*Material for the task*:
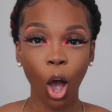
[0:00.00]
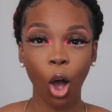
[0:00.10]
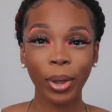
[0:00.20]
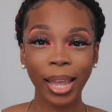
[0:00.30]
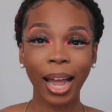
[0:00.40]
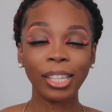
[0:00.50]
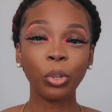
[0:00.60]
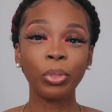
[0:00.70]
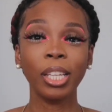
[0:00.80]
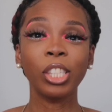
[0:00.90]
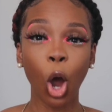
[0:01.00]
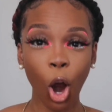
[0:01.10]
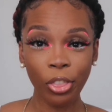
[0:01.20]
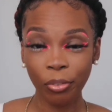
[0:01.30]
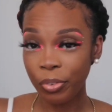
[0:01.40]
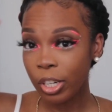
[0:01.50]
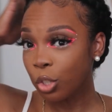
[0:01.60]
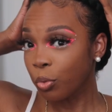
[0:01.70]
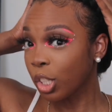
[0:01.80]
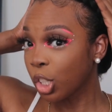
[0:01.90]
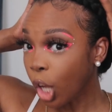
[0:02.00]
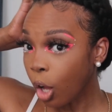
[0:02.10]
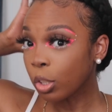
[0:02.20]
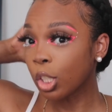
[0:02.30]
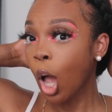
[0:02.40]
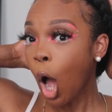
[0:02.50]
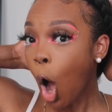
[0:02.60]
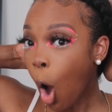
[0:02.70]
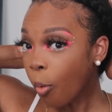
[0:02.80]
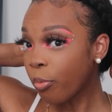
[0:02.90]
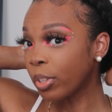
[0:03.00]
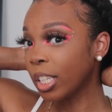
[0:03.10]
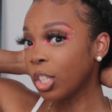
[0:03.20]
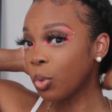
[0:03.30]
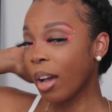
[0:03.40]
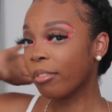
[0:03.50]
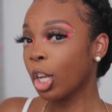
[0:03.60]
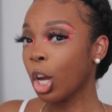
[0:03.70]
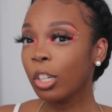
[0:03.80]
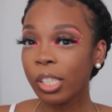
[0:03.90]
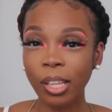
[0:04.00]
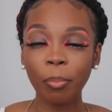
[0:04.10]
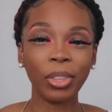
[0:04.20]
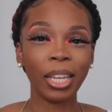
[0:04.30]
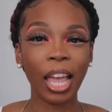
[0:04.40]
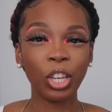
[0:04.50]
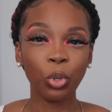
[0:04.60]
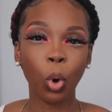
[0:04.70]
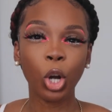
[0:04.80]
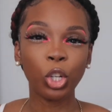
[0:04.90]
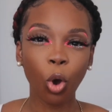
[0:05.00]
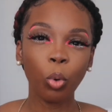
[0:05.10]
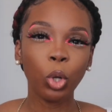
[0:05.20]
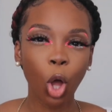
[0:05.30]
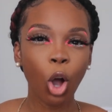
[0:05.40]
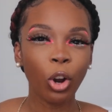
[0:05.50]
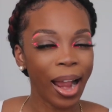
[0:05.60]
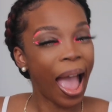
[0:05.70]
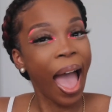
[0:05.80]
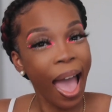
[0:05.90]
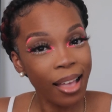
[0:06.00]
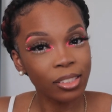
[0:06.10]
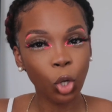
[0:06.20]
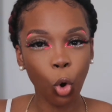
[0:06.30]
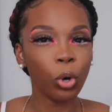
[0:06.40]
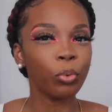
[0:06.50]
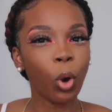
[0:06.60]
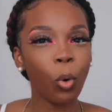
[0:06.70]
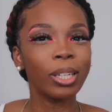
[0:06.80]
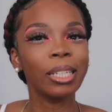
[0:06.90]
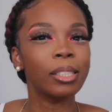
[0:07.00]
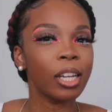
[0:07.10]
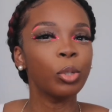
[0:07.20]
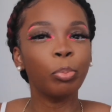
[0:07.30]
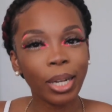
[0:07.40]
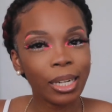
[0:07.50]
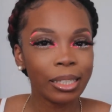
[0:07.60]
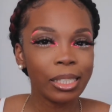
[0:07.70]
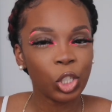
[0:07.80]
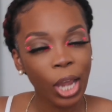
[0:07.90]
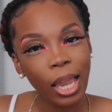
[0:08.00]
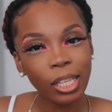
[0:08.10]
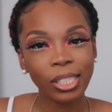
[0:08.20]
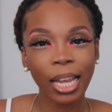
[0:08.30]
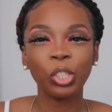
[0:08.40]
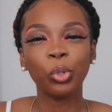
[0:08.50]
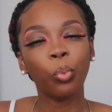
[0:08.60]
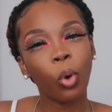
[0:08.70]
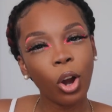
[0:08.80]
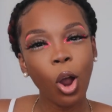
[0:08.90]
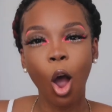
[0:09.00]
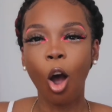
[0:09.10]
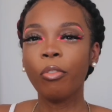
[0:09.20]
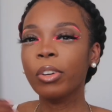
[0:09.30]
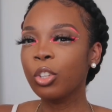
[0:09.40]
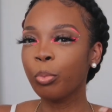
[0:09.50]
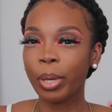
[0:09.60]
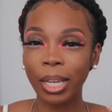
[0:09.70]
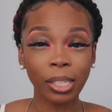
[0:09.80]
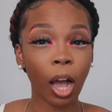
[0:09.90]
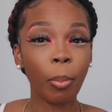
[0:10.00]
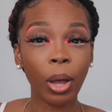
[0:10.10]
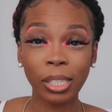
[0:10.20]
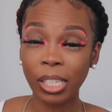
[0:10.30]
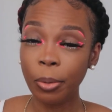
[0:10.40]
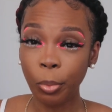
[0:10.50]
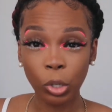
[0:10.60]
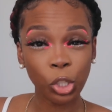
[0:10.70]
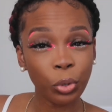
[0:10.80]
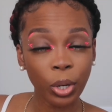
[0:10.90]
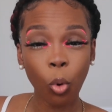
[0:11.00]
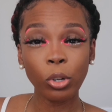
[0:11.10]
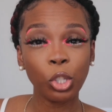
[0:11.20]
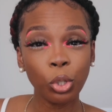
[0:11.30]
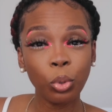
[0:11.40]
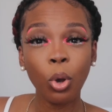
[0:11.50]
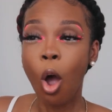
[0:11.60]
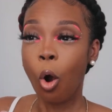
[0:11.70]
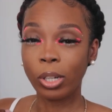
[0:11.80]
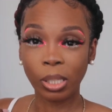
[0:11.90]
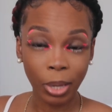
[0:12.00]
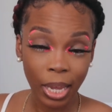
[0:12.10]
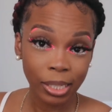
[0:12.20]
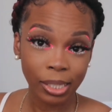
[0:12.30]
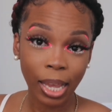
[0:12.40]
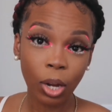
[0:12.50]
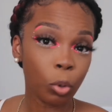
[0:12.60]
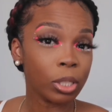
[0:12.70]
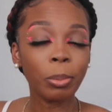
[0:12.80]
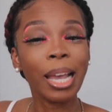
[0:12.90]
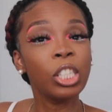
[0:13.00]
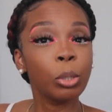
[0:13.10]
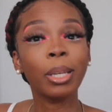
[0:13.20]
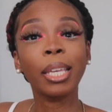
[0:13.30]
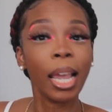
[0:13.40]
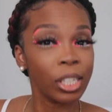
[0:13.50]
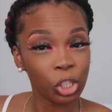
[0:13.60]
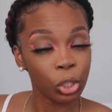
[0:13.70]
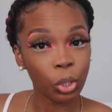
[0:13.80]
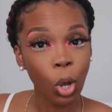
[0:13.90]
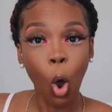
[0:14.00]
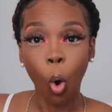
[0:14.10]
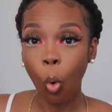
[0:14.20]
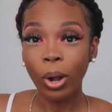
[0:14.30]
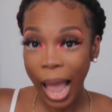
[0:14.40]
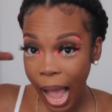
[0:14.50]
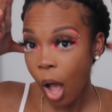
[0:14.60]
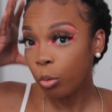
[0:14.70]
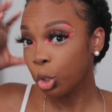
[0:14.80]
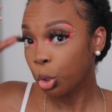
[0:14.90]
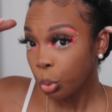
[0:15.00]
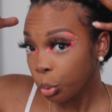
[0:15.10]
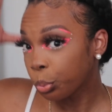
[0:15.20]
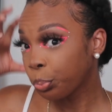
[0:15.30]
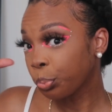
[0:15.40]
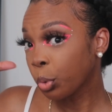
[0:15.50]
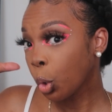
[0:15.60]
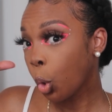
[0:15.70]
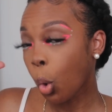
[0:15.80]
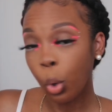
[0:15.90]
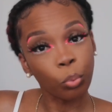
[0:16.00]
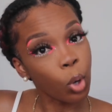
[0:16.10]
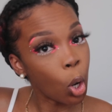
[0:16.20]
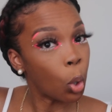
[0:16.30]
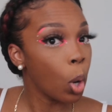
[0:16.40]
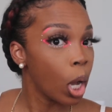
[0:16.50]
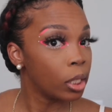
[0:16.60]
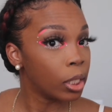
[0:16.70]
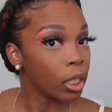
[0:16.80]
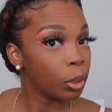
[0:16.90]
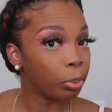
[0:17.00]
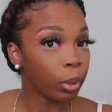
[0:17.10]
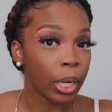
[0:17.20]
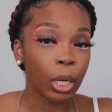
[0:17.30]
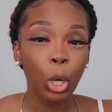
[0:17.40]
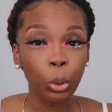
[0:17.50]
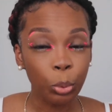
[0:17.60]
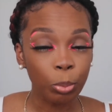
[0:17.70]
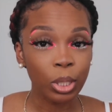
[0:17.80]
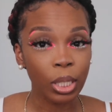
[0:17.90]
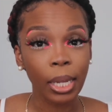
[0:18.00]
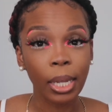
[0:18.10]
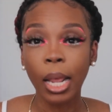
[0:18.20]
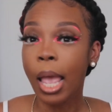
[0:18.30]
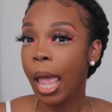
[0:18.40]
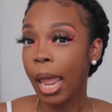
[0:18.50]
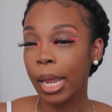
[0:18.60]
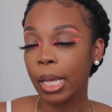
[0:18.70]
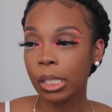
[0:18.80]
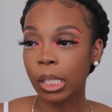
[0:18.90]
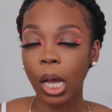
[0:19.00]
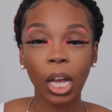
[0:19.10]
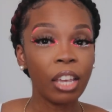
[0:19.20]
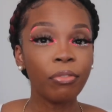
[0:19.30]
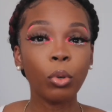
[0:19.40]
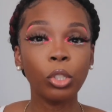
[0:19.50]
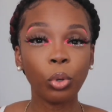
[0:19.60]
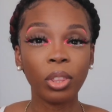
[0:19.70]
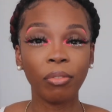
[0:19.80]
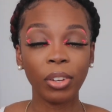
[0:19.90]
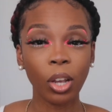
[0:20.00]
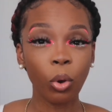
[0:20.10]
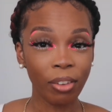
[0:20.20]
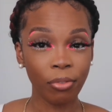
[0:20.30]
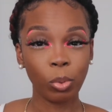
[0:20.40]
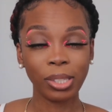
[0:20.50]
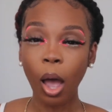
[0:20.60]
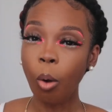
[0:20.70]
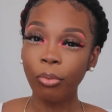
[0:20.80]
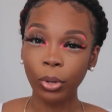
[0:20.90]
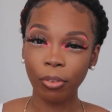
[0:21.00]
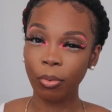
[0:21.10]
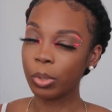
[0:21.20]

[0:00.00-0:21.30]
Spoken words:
Okay guys, so these are the finished results. Hopefully you have learned something and you are no longer as cornrowly, Dutch braidily challenged as you were. Hopefully you picked up a tip or trick or two, or some insight or some education on how to cornrow, Dutch braid, you know what I'm saying? And if you enjoyed the video, if it was helpful, if it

*Problem*: The records above are to be restated word for word, with every picture left out.

*Completed task*:
[0:00.00]
[0:00.10]
[0:00.20]
[0:00.30]
[0:00.40]
[0:00.50]
[0:00.60]
[0:00.70]
[0:00.80]
[0:00.90]
[0:01.00]
[0:01.10]
[0:01.20]
[0:01.30]
[0:01.40]
[0:01.50]
[0:01.60]
[0:01.70]
[0:01.80]
[0:01.90]
[0:02.00]
[0:02.10]
[0:02.20]
[0:02.30]
[0:02.40]
[0:02.50]
[0:02.60]
[0:02.70]
[0:02.80]
[0:02.90]
[0:03.00]
[0:03.10]
[0:03.20]
[0:03.30]
[0:03.40]
[0:03.50]
[0:03.60]
[0:03.70]
[0:03.80]
[0:03.90]
[0:04.00]
[0:04.10]
[0:04.20]
[0:04.30]
[0:04.40]
[0:04.50]
[0:04.60]
[0:04.70]
[0:04.80]
[0:04.90]
[0:05.00]
[0:05.10]
[0:05.20]
[0:05.30]
[0:05.40]
[0:05.50]
[0:05.60]
[0:05.70]
[0:05.80]
[0:05.90]
[0:06.00]
[0:06.10]
[0:06.20]
[0:06.30]
[0:06.40]
[0:06.50]
[0:06.60]
[0:06.70]
[0:06.80]
[0:06.90]
[0:07.00]
[0:07.10]
[0:07.20]
[0:07.30]
[0:07.40]
[0:07.50]
[0:07.60]
[0:07.70]
[0:07.80]
[0:07.90]
[0:08.00]
[0:08.10]
[0:08.20]
[0:08.30]
[0:08.40]
[0:08.50]
[0:08.60]
[0:08.70]
[0:08.80]
[0:08.90]
[0:09.00]
[0:09.10]
[0:09.20]
[0:09.30]
[0:09.40]
[0:09.50]
[0:09.60]
[0:09.70]
[0:09.80]
[0:09.90]
[0:10.00]
[0:10.10]
[0:10.20]
[0:10.30]
[0:10.40]
[0:10.50]
[0:10.60]
[0:10.70]
[0:10.80]
[0:10.90]
[0:11.00]
[0:11.10]
[0:11.20]
[0:11.30]
[0:11.40]
[0:11.50]
[0:11.60]
[0:11.70]
[0:11.80]
[0:11.90]
[0:12.00]
[0:12.10]
[0:12.20]
[0:12.30]
[0:12.40]
[0:12.50]
[0:12.60]
[0:12.70]
[0:12.80]
[0:12.90]
[0:13.00]
[0:13.10]
[0:13.20]
[0:13.30]
[0:13.40]
[0:13.50]
[0:13.60]
[0:13.70]
[0:13.80]
[0:13.90]
[0:14.00]
[0:14.10]
[0:14.20]
[0:14.30]
[0:14.40]
[0:14.50]
[0:14.60]
[0:14.70]
[0:14.80]
[0:14.90]
[0:15.00]
[0:15.10]
[0:15.20]
[0:15.30]
[0:15.40]
[0:15.50]
[0:15.60]
[0:15.70]
[0:15.80]
[0:15.90]
[0:16.00]
[0:16.10]
[0:16.20]
[0:16.30]
[0:16.40]
[0:16.50]
[0:16.60]
[0:16.70]
[0:16.80]
[0:16.90]
[0:17.00]
[0:17.10]
[0:17.20]
[0:17.30]
[0:17.40]
[0:17.50]
[0:17.60]
[0:17.70]
[0:17.80]
[0:17.90]
[0:18.00]
[0:18.10]
[0:18.20]
[0:18.30]
[0:18.40]
[0:18.50]
[0:18.60]
[0:18.70]
[0:18.80]
[0:18.90]
[0:19.00]
[0:19.10]
[0:19.20]
[0:19.30]
[0:19.40]
[0:19.50]
[0:19.60]
[0:19.70]
[0:19.80]
[0:19.90]
[0:20.00]
[0:20.10]
[0:20.20]
[0:20.30]
[0:20.40]
[0:20.50]
[0:20.60]
[0:20.70]
[0:20.80]
[0:20.90]
[0:21.00]
[0:21.10]
[0:21.20]

[0:00.00-0:21.30]
Spoken words:
Okay guys, so these are the finished results. Hopefully you have learned something and you are no longer as cornrowly, Dutch braidily challenged as you were. Hopefully you picked up a tip or trick or two, or some insight or some education on how to cornrow, Dutch braid, you know what I'm saying? And if you enjoyed the video, if it was helpful, if it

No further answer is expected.